The ongoing data protection reforms are intended to harmonize and strengthen the current data protection legislation across the EU member states. The new EU General Data Protection Regulation, currently being discussed within the Council of the EU, is awaited with great expectation. Just recently 16 Member States issued a joint declaration pressing the adoption of the reforms by 2015.
If this instrument will be approved in 2015, it will be in place by 2017, thus replacing the 1995 Data Protection Directive, which does no longer adequately cater for the current technological advances. As a regulation it will be directly applicable to all EU member states without a need for national implementing legislation.
For individuals, these news come as a promise that the protection of their rights will be strengthened. But the big changes ahead mean that businesses will face stricter data security requirements and additional compliance burden.

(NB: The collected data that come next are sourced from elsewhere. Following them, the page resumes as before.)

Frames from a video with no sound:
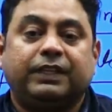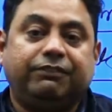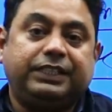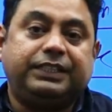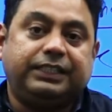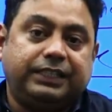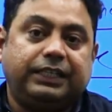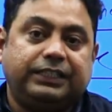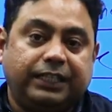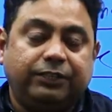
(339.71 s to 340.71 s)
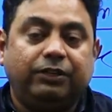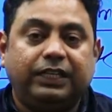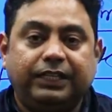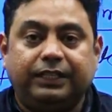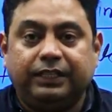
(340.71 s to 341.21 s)
with csat
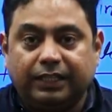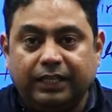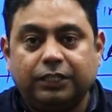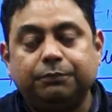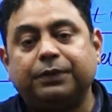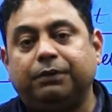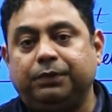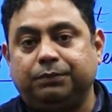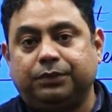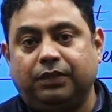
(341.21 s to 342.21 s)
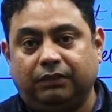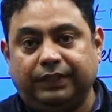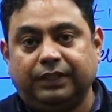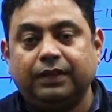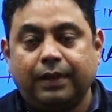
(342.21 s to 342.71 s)
generally is problem
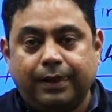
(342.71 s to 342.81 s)
solving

Indeed, although nothing is decided until everything is agreed, it is evident that the new EU Regulation will entail stronger restrictions on companies’ data protection policies and systems, regarding the implementation of appropriate technical and organizational measures. It thus will have major implications for all sectors (financial services, healthcare, the legal sector, manufacturing or the public sector, just to name a few) on the way data is collected, stored and accessed.
The announced reforms will, among others constraints, require businesses and organizations to gain explicit consent from individuals before processing their data, notifying them when their data is collected, and informing for what purpose it is being processed and how long it will be stored.
The conditions include as well the already famous so-called ‘right to be forgotten’, allowing individuals to demand the erasure of their data from companies’ computer systems, if there are no legitimate grounds for keeping it.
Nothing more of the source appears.